Kliniken und Mediziner sollen nicht auf Kosten sitzen bleiben. Hamburger Ärzte-Chef pocht auf Staatshaftung für Hebammen und niedrige Versicherungssteuer für Ärzte.

München/Hamburg. Der Präsident der Bundesärztekammer, Prof. Frank Ulrich Montgomery, fordert eine bessere gesundheitliche Versorgung von Flüchtlingen und plädiert für einen anonymen Krankenschein. Die unbefriedigende Regelung in Deutschland müsse ein Ende haben, sagte Montgomery dem „Focus“. Ärzte seien verpflichtet, „alle gleich zu behandeln, egal woher sie kommen und welchen Schutzstatus sie nach Ausländerrecht haben“, sagte er.

Die Bundesärztekammer schlage daher die Einführung eines anonymen Krankenscheins für alle Gruppen vor, die keine Sozialversicherung haben. Krankenhäuser oder Praxen dürften nicht auf den Behandlungskosten sitzen bleiben.

Mitte April hatte der Fall eines schwer erkrankten Flüchtlingskindes Schlagzeilen gemacht.
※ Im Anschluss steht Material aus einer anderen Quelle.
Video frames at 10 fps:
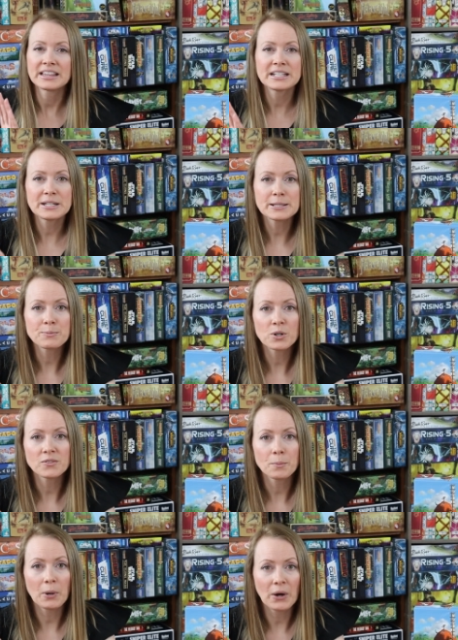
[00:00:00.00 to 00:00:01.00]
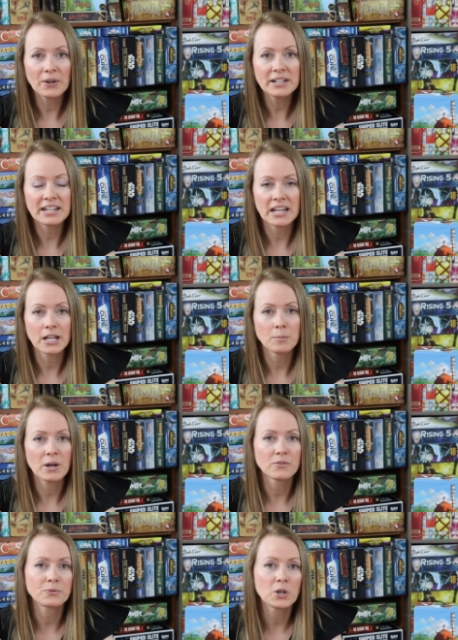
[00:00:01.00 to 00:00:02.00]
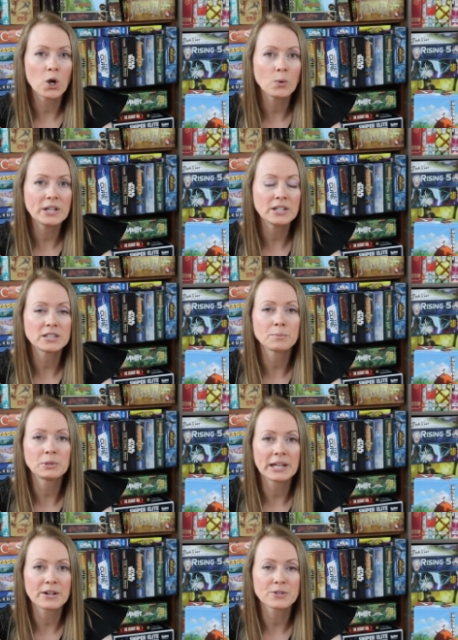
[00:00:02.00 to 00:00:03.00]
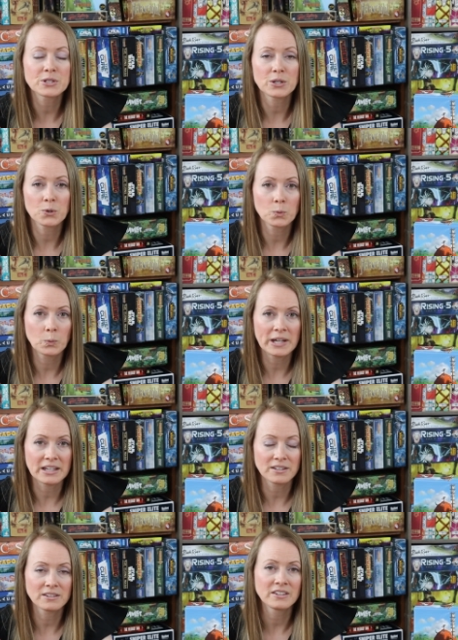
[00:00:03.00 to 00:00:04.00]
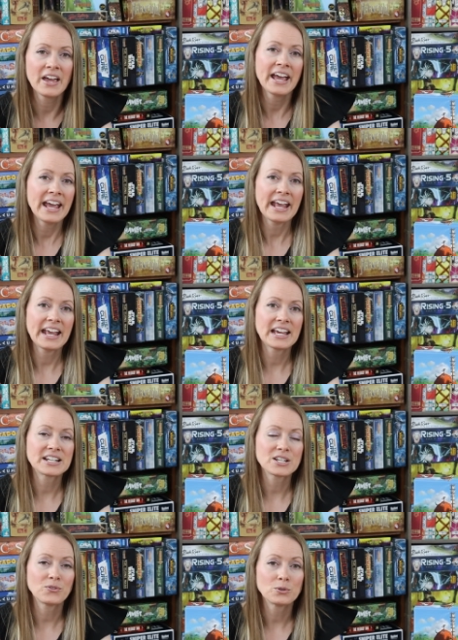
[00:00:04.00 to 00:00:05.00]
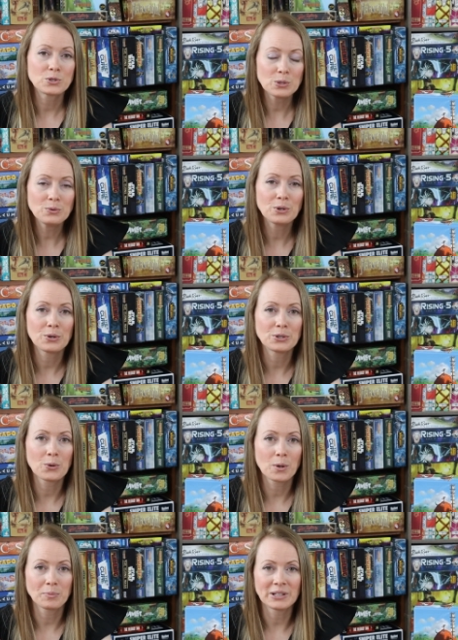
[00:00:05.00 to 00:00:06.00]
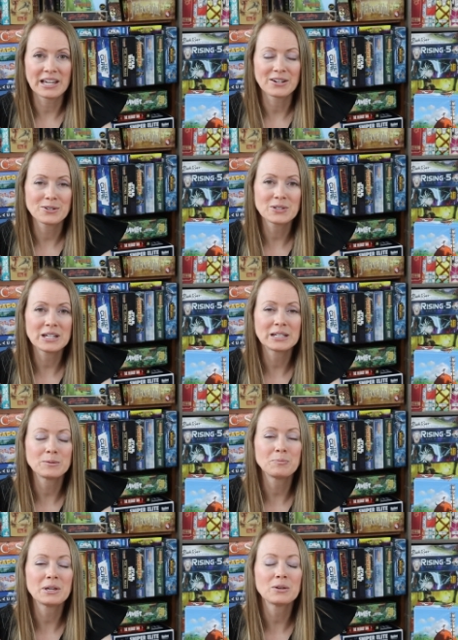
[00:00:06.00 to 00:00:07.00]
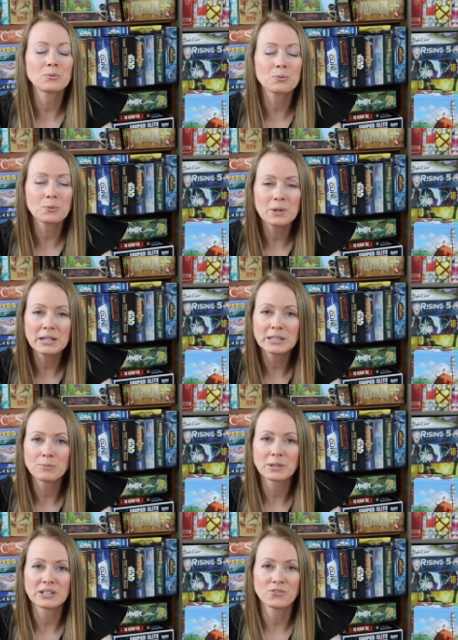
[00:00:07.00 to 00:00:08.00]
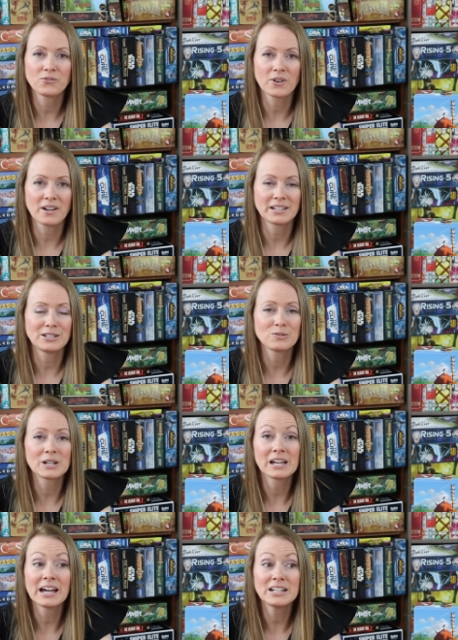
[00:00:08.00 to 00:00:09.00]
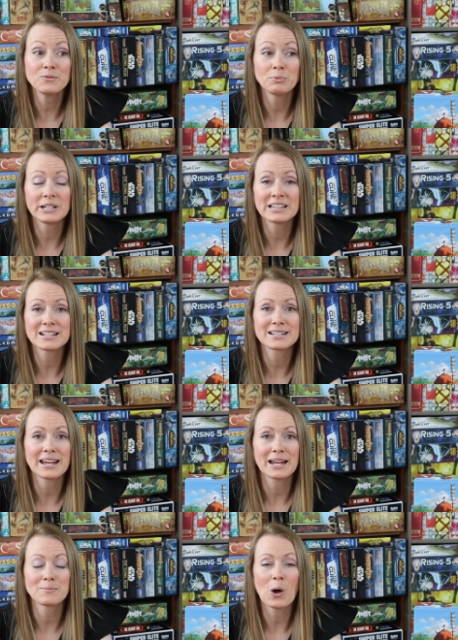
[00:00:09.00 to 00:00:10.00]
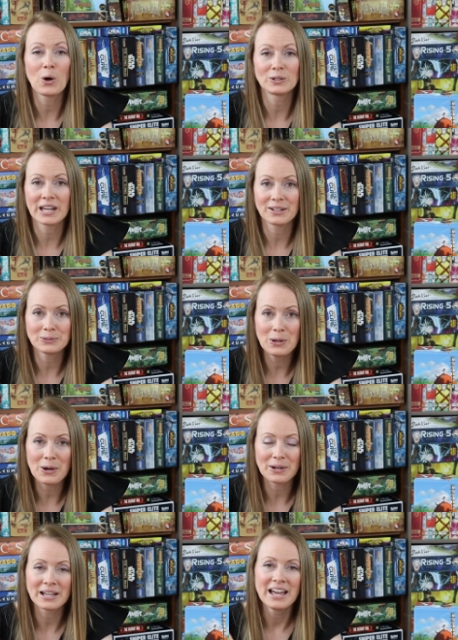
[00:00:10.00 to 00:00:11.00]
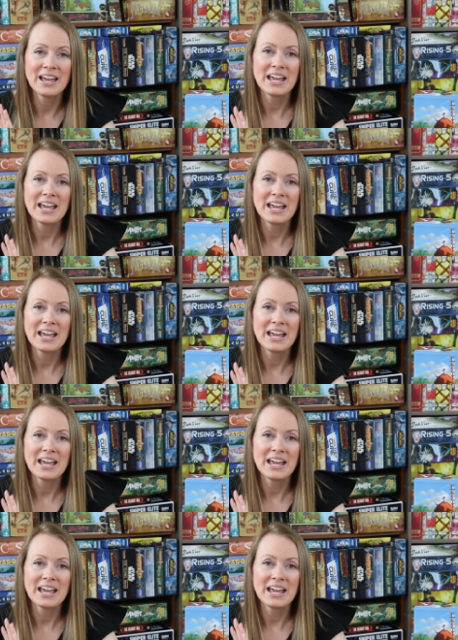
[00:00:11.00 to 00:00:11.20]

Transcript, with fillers: This is more of a party game of knowing the players that you're with. And if you do know your players, it can be really, really fun, and you can kind of play this game all night long.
Drei Mitarbeiter eines Aufnahmelagers waren zu Geldstrafen verurteilt worden, weil sie dem lebensgefährlich erkrankten Kind nicht geholfen hatten.

Montgomery forderte außerdem eine Staatshaftung für Kunstfehler in der Geburtshilfe. Der am 27. Mai beginnende Ärztetag wolle einen entsprechenden Vorschlag machen, kündigte er an. Die Debatte um hohe Haftpflichtprämien betreffe nicht nur freiberufliche Hebammen, sondern auch Gynäkologen. Seinen Vorstoß begründete Montgomery damit, dass das Thema Geburten ein für die gesamte Gesellschaft relevantes Thema sei. Lediglich „Fälle grober Fahrlässigkeit“ sollten von der Staatshaftung ausgenommen werden.

Generell brauche es auch für andere ärztlichen Fachgruppen steuerliche Verbesserungen, erklärte Montgomery. Der Staat bereichere sich durch die Versicherungssteuer an exorbitant steigenden Prämien. „Warum soll Minister Schäuble am Leid von Kunstfehlern in der Medizin mitverdienen?“ Der Ärztepräsident schlug vor, den Mehrwertsteuersatz für alle Haftlichtversicherungen von Ärzten von 19 auf 11 Prozent zu senken.